%%

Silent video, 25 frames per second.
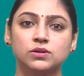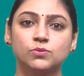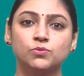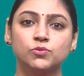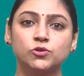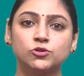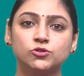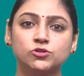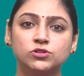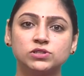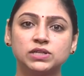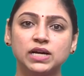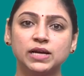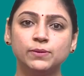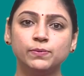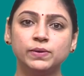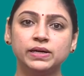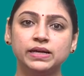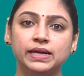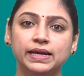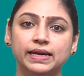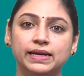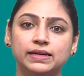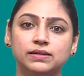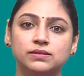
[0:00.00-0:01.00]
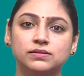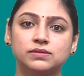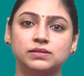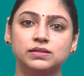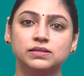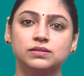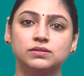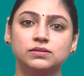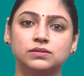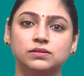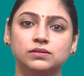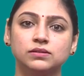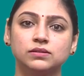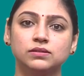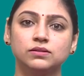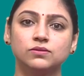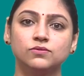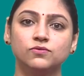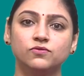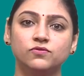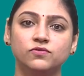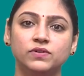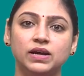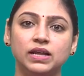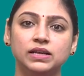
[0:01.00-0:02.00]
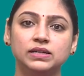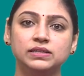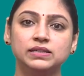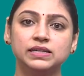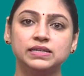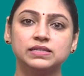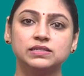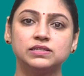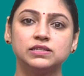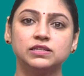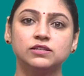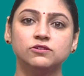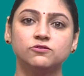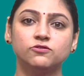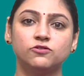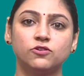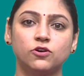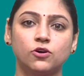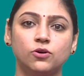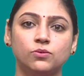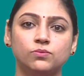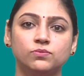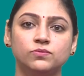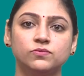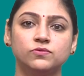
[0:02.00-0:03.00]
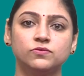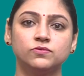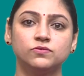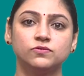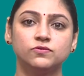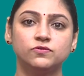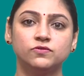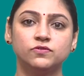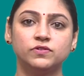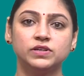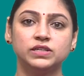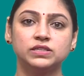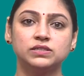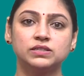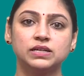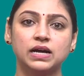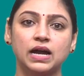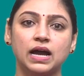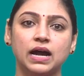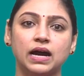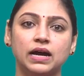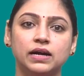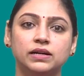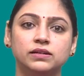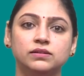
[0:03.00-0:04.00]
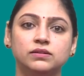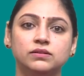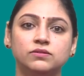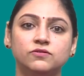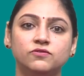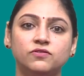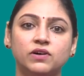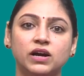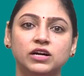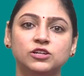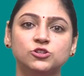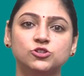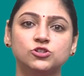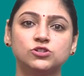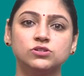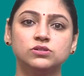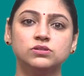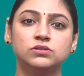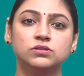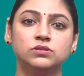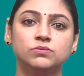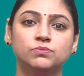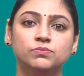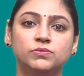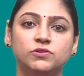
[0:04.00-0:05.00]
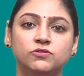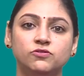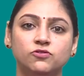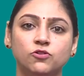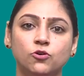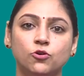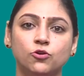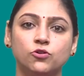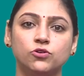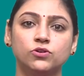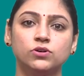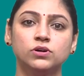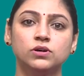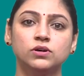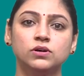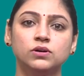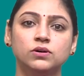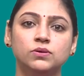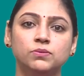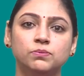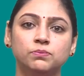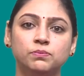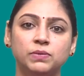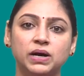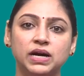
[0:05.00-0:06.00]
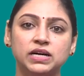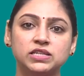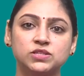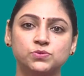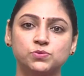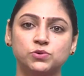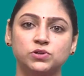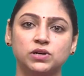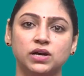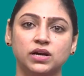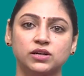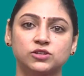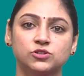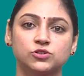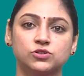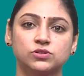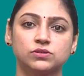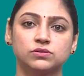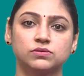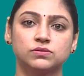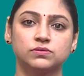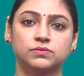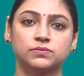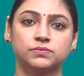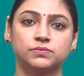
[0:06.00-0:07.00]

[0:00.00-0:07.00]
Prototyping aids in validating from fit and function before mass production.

%%

The material is to be written out word for word, and the pictures are to be left out.

Exercise solution —
Silent video, 25 frames per second.
[0:00.00-0:01.00]
[0:01.00-0:02.00]
[0:02.00-0:03.00]
[0:03.00-0:04.00]
[0:04.00-0:05.00]
[0:05.00-0:06.00]
[0:06.00-0:07.00]

[0:00.00-0:07.00]
Prototyping aids in validating from fit and function before mass production.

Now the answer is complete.